A current generation game controller has almost 20 buttons and two analogue sticks but the average human has just less than two hands and just less then ten fingers and thumbs. How can we make sure that everybody can enjoy our games?
Controlling games is a skill that most of you reading this will have honed over many years of well-spent youth and adulthood. Critics may bash video games as being a waste of time, but there is no denying it takes a huge amount of dexterity to play some of them. Have you ever tried to talk you Dad through a 10 hit combo in Tekken? This isn’t simple stuff. Now imagine you only have one arm; or you can’t fully use all your fingers. Can you still do that headshot in Modern Warfare? Can you still perform that mid-air reversal, or a handbrake turn?
You probably can’t, but not because of your disability, because the game makers have picked out which buttons do what and give you little or no choice about it.

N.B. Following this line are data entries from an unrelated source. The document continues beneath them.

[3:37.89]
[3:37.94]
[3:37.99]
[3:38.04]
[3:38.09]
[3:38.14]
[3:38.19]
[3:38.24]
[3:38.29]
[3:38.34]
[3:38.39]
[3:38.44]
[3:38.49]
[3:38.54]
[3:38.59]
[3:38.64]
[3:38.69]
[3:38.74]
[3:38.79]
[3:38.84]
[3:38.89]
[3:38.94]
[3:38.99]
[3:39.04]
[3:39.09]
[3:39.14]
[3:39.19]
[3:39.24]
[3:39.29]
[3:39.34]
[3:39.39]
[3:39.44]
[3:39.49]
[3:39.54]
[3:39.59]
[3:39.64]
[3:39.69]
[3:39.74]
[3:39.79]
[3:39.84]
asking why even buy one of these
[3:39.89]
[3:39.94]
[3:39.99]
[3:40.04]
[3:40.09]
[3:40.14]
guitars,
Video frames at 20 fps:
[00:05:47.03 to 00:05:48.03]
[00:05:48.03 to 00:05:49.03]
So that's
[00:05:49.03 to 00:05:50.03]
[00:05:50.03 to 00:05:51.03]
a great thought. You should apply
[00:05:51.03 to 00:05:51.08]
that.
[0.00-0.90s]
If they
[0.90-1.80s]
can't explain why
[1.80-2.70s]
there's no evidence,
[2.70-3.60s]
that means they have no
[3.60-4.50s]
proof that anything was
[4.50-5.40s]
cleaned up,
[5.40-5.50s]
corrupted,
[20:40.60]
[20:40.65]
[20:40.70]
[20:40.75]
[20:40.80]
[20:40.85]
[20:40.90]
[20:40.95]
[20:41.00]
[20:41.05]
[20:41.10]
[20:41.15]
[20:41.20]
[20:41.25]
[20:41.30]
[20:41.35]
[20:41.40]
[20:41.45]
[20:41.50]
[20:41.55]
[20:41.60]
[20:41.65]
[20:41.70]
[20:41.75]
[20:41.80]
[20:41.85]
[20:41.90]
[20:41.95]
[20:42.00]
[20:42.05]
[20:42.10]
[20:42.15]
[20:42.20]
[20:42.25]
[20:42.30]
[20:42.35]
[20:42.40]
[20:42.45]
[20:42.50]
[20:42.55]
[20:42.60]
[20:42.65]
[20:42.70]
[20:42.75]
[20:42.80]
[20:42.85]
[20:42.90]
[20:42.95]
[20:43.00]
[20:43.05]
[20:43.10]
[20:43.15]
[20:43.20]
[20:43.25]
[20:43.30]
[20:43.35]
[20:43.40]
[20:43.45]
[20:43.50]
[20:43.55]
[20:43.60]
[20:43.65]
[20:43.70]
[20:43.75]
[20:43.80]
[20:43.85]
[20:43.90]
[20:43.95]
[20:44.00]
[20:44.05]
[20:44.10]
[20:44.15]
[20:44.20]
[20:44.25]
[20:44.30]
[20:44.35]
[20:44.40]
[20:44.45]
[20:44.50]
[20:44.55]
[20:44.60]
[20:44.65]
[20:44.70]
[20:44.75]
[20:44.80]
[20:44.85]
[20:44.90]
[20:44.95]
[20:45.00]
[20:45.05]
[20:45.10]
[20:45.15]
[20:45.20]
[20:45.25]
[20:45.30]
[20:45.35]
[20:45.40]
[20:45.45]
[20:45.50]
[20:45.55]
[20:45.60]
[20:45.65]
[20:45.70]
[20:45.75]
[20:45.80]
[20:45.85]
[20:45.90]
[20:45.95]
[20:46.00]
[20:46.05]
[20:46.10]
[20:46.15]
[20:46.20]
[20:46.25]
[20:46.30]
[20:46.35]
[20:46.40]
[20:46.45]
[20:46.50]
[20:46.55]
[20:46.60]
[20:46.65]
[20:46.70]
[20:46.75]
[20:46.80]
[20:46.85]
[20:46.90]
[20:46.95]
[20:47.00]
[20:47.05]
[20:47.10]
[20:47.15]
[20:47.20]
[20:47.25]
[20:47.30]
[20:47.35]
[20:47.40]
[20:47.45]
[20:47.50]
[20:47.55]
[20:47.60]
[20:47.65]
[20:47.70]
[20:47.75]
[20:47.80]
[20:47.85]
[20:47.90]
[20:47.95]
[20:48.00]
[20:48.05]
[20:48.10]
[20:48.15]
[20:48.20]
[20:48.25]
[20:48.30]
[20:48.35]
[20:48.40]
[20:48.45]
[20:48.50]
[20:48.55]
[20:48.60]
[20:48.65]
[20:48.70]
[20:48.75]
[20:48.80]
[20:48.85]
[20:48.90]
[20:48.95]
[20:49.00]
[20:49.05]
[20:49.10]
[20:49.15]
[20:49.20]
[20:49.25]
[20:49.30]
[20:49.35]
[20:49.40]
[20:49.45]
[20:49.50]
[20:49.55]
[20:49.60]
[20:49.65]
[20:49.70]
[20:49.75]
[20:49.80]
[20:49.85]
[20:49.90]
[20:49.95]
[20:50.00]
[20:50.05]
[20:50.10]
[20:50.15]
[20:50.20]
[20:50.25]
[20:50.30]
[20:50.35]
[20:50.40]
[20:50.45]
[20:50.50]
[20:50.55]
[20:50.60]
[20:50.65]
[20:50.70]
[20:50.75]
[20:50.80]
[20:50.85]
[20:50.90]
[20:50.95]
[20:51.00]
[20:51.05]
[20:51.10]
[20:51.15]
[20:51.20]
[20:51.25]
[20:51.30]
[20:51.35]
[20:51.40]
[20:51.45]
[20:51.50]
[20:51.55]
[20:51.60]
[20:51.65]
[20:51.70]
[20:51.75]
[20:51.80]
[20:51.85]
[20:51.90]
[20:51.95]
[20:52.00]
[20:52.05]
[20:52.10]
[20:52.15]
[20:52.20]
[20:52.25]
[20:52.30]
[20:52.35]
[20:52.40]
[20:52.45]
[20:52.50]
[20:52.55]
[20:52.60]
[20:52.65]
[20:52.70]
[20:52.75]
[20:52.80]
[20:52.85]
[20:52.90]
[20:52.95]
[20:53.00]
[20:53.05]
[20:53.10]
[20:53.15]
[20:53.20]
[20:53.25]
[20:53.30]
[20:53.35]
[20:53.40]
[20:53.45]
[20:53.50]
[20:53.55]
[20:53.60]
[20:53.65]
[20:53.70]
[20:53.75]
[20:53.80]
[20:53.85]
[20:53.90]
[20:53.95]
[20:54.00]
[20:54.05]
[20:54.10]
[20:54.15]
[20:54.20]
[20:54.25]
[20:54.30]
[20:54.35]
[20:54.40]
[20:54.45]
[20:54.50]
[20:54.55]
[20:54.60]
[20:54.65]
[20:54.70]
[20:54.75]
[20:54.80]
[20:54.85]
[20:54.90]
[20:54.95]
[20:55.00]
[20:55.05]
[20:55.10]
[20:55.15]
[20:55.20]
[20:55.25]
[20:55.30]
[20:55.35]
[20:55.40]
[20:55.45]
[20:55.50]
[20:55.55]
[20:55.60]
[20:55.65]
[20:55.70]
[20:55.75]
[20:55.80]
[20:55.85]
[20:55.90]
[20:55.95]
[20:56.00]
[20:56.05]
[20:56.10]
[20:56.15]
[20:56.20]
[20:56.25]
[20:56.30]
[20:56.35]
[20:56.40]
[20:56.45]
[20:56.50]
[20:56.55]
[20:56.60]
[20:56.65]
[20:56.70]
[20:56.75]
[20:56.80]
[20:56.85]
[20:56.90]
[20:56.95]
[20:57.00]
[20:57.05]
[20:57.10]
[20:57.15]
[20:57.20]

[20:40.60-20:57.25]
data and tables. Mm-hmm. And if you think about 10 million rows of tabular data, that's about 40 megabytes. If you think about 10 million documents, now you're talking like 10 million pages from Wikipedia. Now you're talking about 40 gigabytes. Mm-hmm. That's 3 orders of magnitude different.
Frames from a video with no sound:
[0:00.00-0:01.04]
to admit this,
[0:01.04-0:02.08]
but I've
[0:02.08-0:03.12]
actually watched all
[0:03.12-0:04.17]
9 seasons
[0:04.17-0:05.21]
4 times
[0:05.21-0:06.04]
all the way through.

One quadriplegic gamer, Chuck Bittner, decided it was time to raise a little awareness his plight and started an online petition asking for custom button remapping to be implemented in all games, that petition currently has over 50,000 signatures on it.
Colour me unimpressed
Controllers aren’t the only area of where developers forget about what is generally know as Accessibility. When the Killzone 2 beta came out, my teammates at Sony and I were lucky enough to get early access and we ran some lunchtime multiplayer sessions in the office. Except that my two nearest neighbours in the office are red/green colour-blind. Take a look at the screenshot below and see if you can work out why they didn’t enjoy playing that much.
This is a screenshot from Killzone 3 which was released 2 years after Killzone 2, and I notice that they will be adding support for colour-blind players in an upcoming patch. So, yes they are thinking about it, but it’s clearly not a priority.
Why should we worry you may ask? Well, aside from being inclusive and getting as many people as you can to play the game that you poured the last two years of your life into, you may well find that in the future you simply have to worry.
In the UK, accessibility is already a required to provide sub-titling for 90% of it’s content. It’s not a unreasonable step for legislators to extend the website accessibility code to games, requiring that all games provide button re-mapping, subtitles and perhaps, alternative colour schemes.
So what should we be doing now?
Implementing button re-mapping is not a huge task, though it is probably not going to be the highlight of someone’s week when the task comes up on their schedule.
One of the main issues I imagine is brought up if someone suggests full button re-mapping is the additional the QA and TRC problems that are likely to arise because of the additional flexibility offered.
So perhaps in this area it isn’t just the developers that need to be involved, but the platform holders too. Is it possible for Sony, Microsoft and Nintendo to offer button configurations as part of the operating system? It seems like this should be the best solution, taking the burden off the developers and giving a uniform interface for everyone.
As for the colour-blindness issues, I guess the simplest solution is to stop making games for Red Vs Green or at least provide an alternative, how about Teal vs Orange?